Pape François, Rencontres avec Dominique Wolton, Politique et société, un dialogue inédit, Editions de l'Observatoire, 2017
Jorge Mario Bergoglio, archevêque de Buenos Aires, a été élu pape sous le nom de François le 11 mars 2013. Il est le premier pape jésuite et latino-américain de l'histoire de l'Eglise.
Dominique Wolton est directeur de recherche au CNRS. Il est le fondateur et le directeur de la revue internationale Hermès (CNRS Editions) depuis 1988. Dans la communication, il privilégie l'homme et la politique par rapport à la technique et à l'économie. Il est l'auteur d'une trentaine d'ouvrages, traduits en vingt langues.
Le polyèdre, métaphore de la politique (page 31-34) :
"Dominique Wolton : Pour en revenir à la politique...

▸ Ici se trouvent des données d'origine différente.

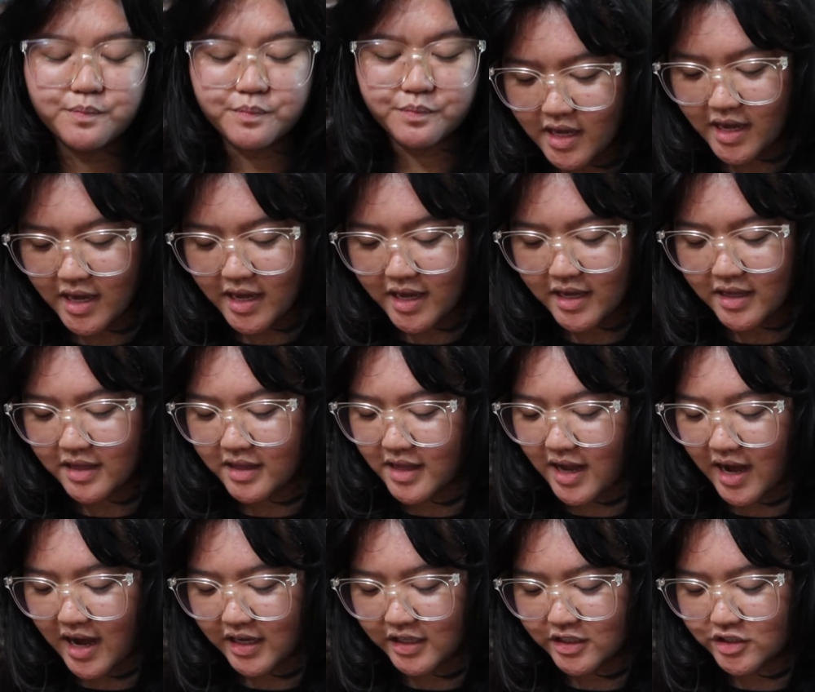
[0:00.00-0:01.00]
and
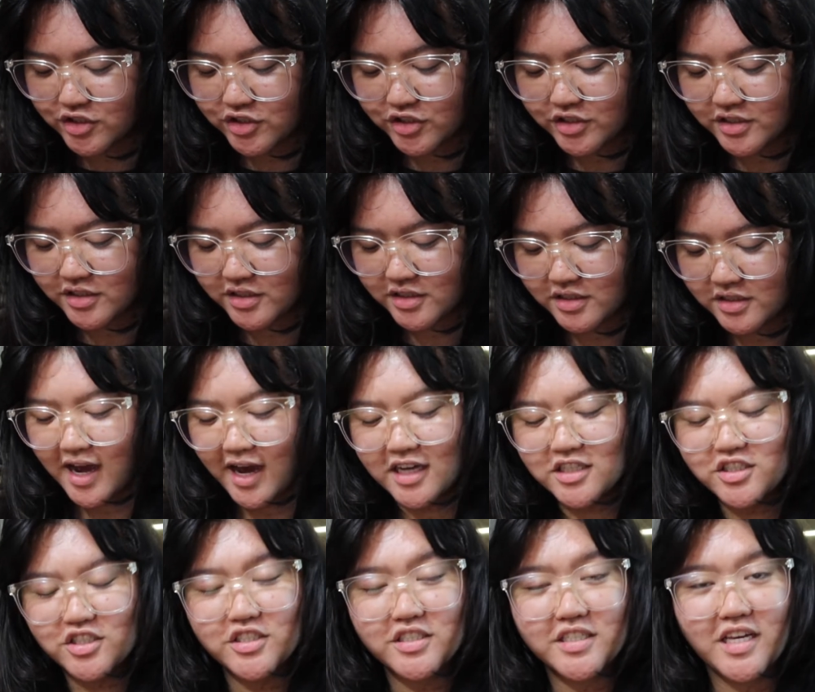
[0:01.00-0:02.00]
I just
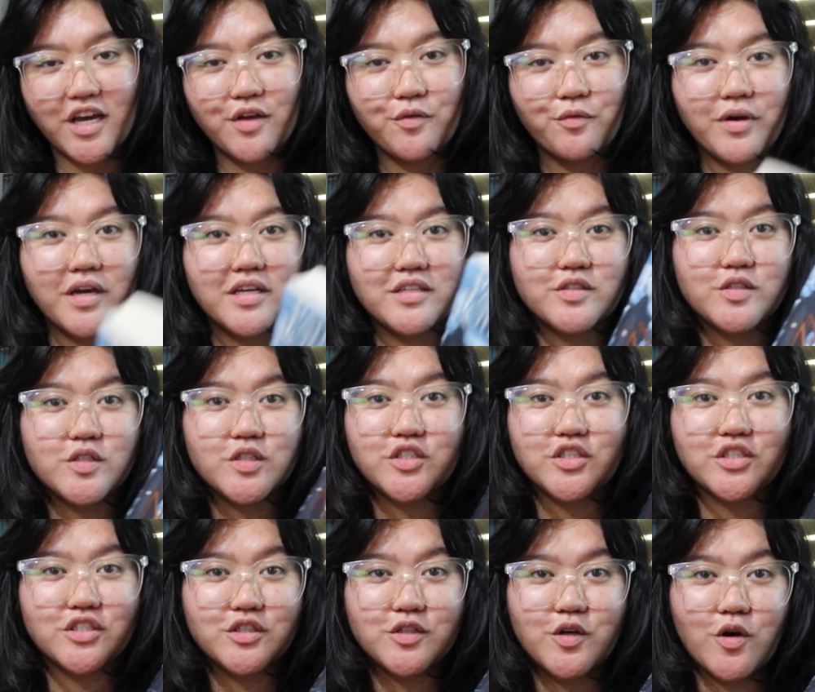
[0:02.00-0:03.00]
can't wait to
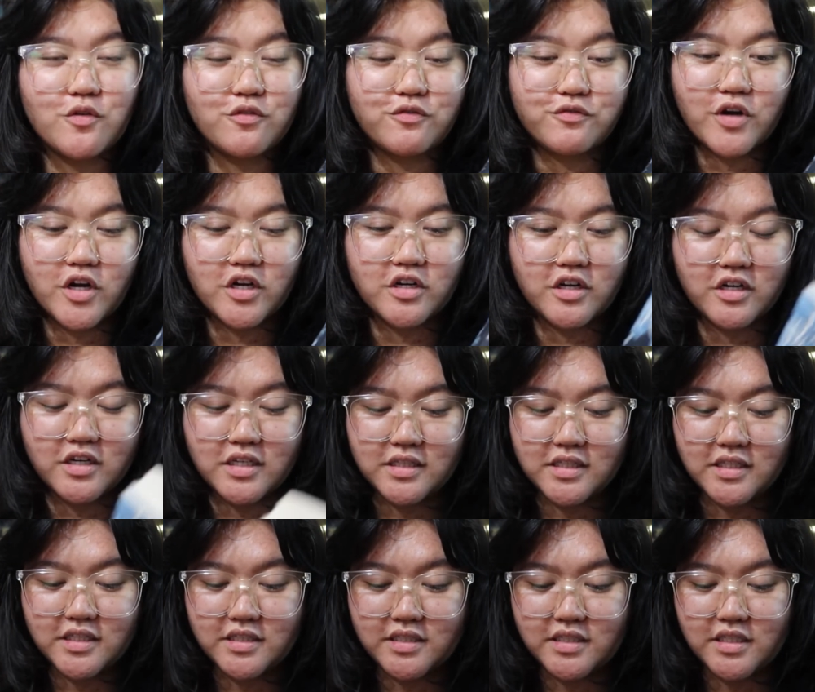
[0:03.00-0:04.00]
just go further in
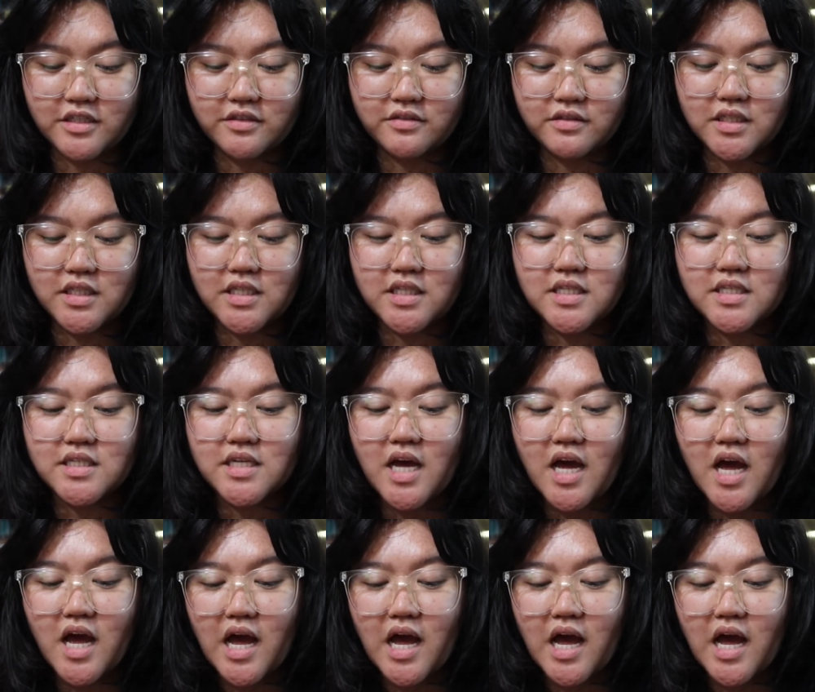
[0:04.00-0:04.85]
this series.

Pape François : Tout homme ou institution, dans le monde entier, a toujours une dimension politique. De la politique avec un P majuscule, le grand Pie XI a dit qu'elle est une des formes les plus hautes de la charité. Œuvrer pour la "bonne" politique, cela veut dire pousser un pays à avancer, faire avancer sa culture : c'est cela la politique. Et c'est un métier. Au retour du Mexique, mi-février 2016, j'ai appris par les journalistes que Donald Trump, avant d'être élu président, aurait dit de moi que j'étais un homme politique avant de déclarer qu'une fois élu, il ferait construire des milliers de kilomètres de murs... Je l'ai remercié d'avoir dit que j'étais un homme politique, car Aristote définit la personne humaine comme un animal politicum, et c'est un honneur pour moi. Je suis donc au moins une personne ! Quant aux murs...
Note : Pie XI (1857-1939), pape de 1922 à 1939, est un peu oublié aujourd'hui. Pourtant, il a joué un rôle essentiel dans une période très troublée. Il signa les accords de Latran (1929) concernant l'abandon des Etats pontificaux. Il signa également des concordats avec les Etats crées en 1918. Il condamna l'Action française en 1926, le fascisme en 1931, le nazisme en 1937 et le bolchevisme en 1937. Il fit un appel solennel à la paix en 1938. Par ailleurs, il est le pape de l'action catholique (apostolat des laïcs) et des missions.
L'instrument de la politique, c'est la proximité. Se confronter aux problèmes, les comprendre. Il y a autre chose, dont nous avons perdu la pratique : la persuasion. C'est peut-être la méthode politique la plus subtile, la plus fine. J'écoute les arguments de l'autre, je les analyse et je lui présente les miens... L'autre cherche à me convaincre, moi j'essaye de le persuader, et de cette façon nous cheminons ensemble. Peut-être que nous n'arrivons pas à la synthèse de type hégélien ou idéaliste - grâce à Dieu, parce que cela, on ne peut pas, on ne doit pas le faire, car cela détruit toujours quelque chose.
Dominique Wolton : La définition que vous donnez de la politique - convaincre, argumenter et surtout négocier ensemble - correspond tout à fait à la définition de la communication que je défends et qui valorise la négociation sur fond d'incommunication ! La communication est un concept indissociable de la démocratie, car il suppose la liberté et l'égalité des partenaires. Communiquer, c'est parfois partager, mais le plus souvent, négocier et cohabiter...
Pape François : Faire de la politique, c'est accepter qu'il y ait une tension que nous ne pouvons résoudre. Or, résoudre par la synthèse, c'est annihiler une partie en faveur de l'autre. Il ne peut y avoir qu'un résolution par le haut, à un niveau supérieur, où les deux parties donnent le meilleur d'elles-mêmes, dans un résultat qui n'est pas une synthèse, mais un cheminement commun, un "aller ensemble". Prenons par exemple la globalisation. C'est un mot abstrait. Comparons ce mot à un solide : on peut voir la globalisation comme un phénomène politique, sous la forme d'une "bulle" dont chaque point est équidistant du centre. Tous les points sont identiques et ce qui prime c'est l'uniformité : on voit bien que ce type de globalisation détruit la diversité.
Note : un polyèdre est un solide délimité par des faces polygonales dont les intersections forment des arêtes, et les points de rencontre de celles-ci, les sommets. "J'aime l'image du polyèdre, une figure géométrique qui a de nombreuses facettes différentes. Le polyèdre reflète la confluence de toutes les diversités qui, dans celui-ci, conservent l'originalité. Rien ne se dissout, rien ne se détruit, rien ne domine rien, tout s'intègre..." explique le Saint-Père dans un discours le 28 octobre 2014.
Mais on peut aussi la concevoir comme un polyèdre, où tous les points sont unis, mais où chaque point, qu'il s'agisse d'un peuple ou d'une personne, garde sa propre identité. Faire de la politique, c'est rechercher cette tension entre l'unité et les identités propres."